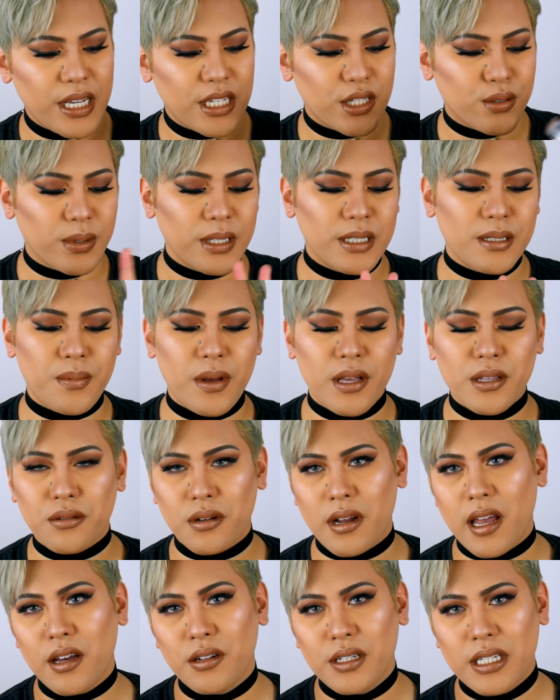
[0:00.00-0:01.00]
It just really depends
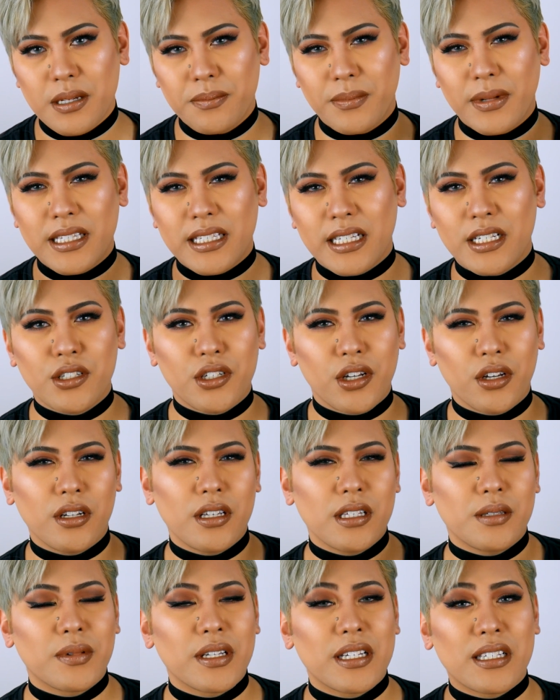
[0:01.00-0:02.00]
on how deep my skin tone
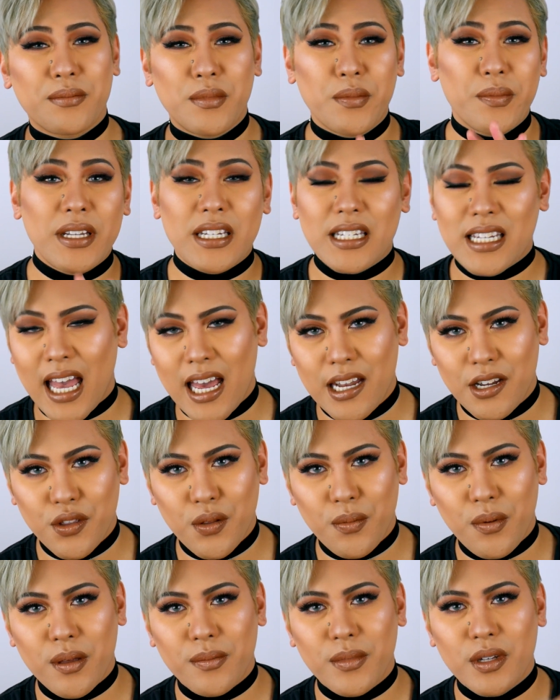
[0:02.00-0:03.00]
is, because I'm a bit tanned at
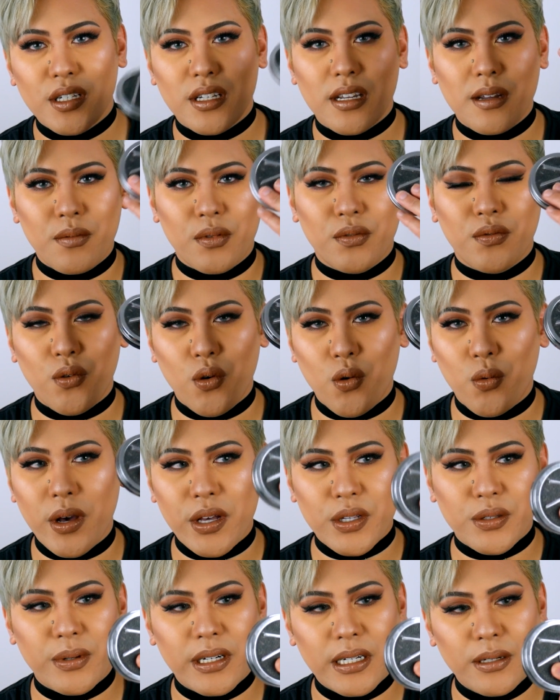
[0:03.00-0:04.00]
the moment. Number 4
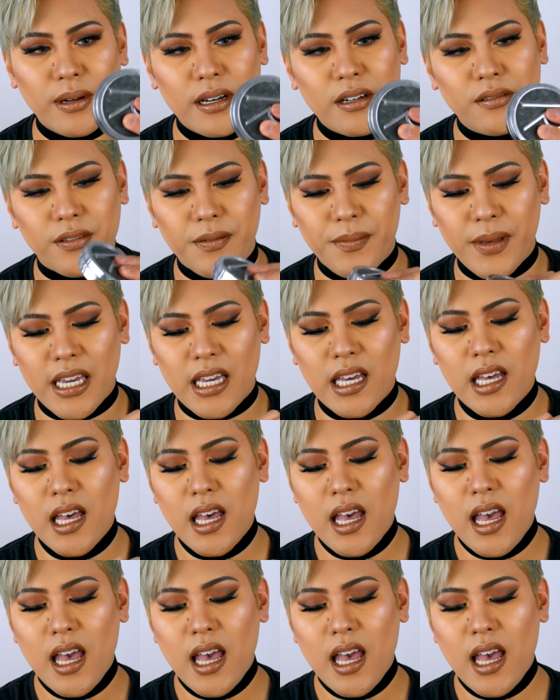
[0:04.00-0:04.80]
works really well for me.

To do: Images are not part of the copy. Everything else in the records must be reproduced exactly.

Response to this task:
[0:00.00-0:01.00]
It just really depends
[0:01.00-0:02.00]
on how deep my skin tone
[0:02.00-0:03.00]
is, because I'm a bit tanned at
[0:03.00-0:04.00]
the moment. Number 4
[0:04.00-0:04.80]
works really well for me.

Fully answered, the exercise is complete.